End-to-end: a collaborative document

import { syncedSignal } from '@pyreon/sync'
import {
  createYjsDoc,
  syncedText,
  persistViaIndexedDB,
  connectViaWebSocket,
} from '@pyreon/sync/yjs'

async function CollabDoc() {
  const doc = createYjsDoc()

  // 1. Load persisted state first.
  const persist = persistViaIndexedDB(doc, 'collab-doc')
  await persist.whenSynced

  // 2. Bind reactive fields.
  const title = syncedSignal({ doc, key: 'title', initial: 'Untitled' })
  const body = syncedText(doc, 'body')

  // 3. Go live across devices.
  connectViaWebSocket(doc, 'wss://sync.example.com/doc-42?token=abc')

  return (
    <article>
      <h1>{() => title()}</h1>
      <textarea
        value={() => body()}
        onInput={(e) => body.set(e.currentTarget.value)}
      />
    </article>
  )
}

Testing synced code

Use the in-memory adapter — no engine, no server, fully synchronous:

import { syncedStore, FakeCrdtAdapter, connectFakeDocs } from '@pyreon/sync'

test('two peers converge', () => {
  const a = new FakeCrdtAdapter().createDoc()
  const b = new FakeCrdtAdapter().createDoc()
  connectFakeDocs(a, b)

  const sa = syncedStore({ title: 'x' }, { doc: a })
  const sb = syncedStore({ title: 'x' }, { doc: b })

  sa.title.set('y')
  expect(sb.title()).toBe('y')
})

For offline-reconnect convergence (which the fake adapter can't model), use createYjsDoc with a real transport.

Honest limits

Sync is a powerful capability, but be precise about what it does and doesn't guarantee:

  • CRDTs prevent lost updates, not semantic conflicts. Never market this as "never lose data." Scalar syncedSignal is last-writer-wins — the loser's value is silently dropped. syncedText / syncedList keep both peers' operations, but the merged result can be semantically nonsensical (two sentences interleaved). Real apps still need conflict UX: presence, change indicators, optional field locking.

  • It is not free weight.

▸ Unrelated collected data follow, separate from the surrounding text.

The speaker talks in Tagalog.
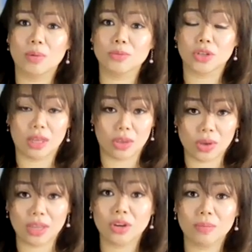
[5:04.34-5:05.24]
option na
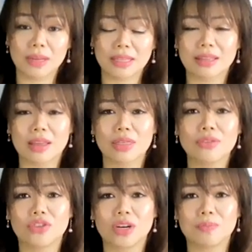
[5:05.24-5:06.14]
you can complete it in the
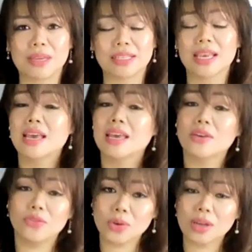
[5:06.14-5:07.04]
Philippines,
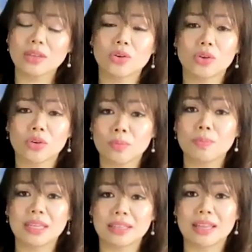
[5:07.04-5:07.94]
if you can
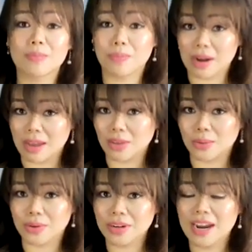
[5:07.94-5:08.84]
complete it
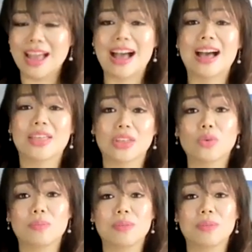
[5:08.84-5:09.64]
prior, uh, that will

A synced app ships yjs (~40KB min+gz) + y-indexeddb + the WebSocket client on top of the runtime — realistically ~60KB+ gzipped. It is off the core hot path (an opt-in /yjs import) and justified by the capability, but a synced Pyreon app is not a "smaller than Solid" app.

  • Authorization is table-stakes. See the relay section — the default allows everything; production must gate per room/doc.

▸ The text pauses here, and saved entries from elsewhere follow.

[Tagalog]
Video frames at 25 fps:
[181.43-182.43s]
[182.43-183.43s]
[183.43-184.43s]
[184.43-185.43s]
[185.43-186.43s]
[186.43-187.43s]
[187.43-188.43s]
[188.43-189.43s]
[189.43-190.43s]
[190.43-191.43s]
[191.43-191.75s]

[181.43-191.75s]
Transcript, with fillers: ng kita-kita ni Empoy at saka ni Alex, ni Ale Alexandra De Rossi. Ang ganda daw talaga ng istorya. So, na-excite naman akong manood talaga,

  • Native (PMTC) sync is out of near-term scope. The CrdtAdapter seam keeps a future Loro-via-FFI engine door open, but compiler WebSocket-emit + a native WS runtime + a CRDT-via-FFI engine are not in scope yet.

API reference

@pyreon/sync (core bridge)

ExportKindSummary
syncedSignal(options)functionBind a Signal<T> to a scalar CRDT map entry.
syncedStore(initial, options)functionA flat store of synced fields over one map.
SyncedSignal<T> / SyncedStore<T>typeA signal / store of signals with dispose().
CrdtAdapter / CrdtDoc / CrdtMaptypeThe engine-neutral seam.
LOCAL_ORIGIN / REMOTE_ORIGINconstantTransaction-origin tags (transport loop guard).
FakeCrdtAdapter / connectFakeDocsclass / functionIn-memory test adapter + peer link.

@pyreon/sync/yjs (engine)

ExportKindSummary
createYjsDoc(yDoc?)functionA CrdtDoc backed by a real Yjs Y.Doc.
syncedText(doc, key)functionCollaborative string (Y.Text, character merge).
syncedList(doc, key)functionCollaborative list (Y.Array, positional merge).
syncedAwareness(doc, initial?)functionEphemeral presence + live cursors (never persisted).
persistViaIndexedDB(doc, dbName)functionOffline durability (browser-only).
connectViaBroadcastChannel(doc, name)functionSame-origin cross-tab transport.
connectViaWebSocket(doc, url, options?)functionCross-device transport (auto-reconnect).

@pyreon/sync/server (relay)

ExportKindSummary
createSyncServer(options)functionNode/Bun WebSocket relay with authorize gate.
AuthorizeContext / SyncServerOptions / SyncServertypeRelay configuration + handle.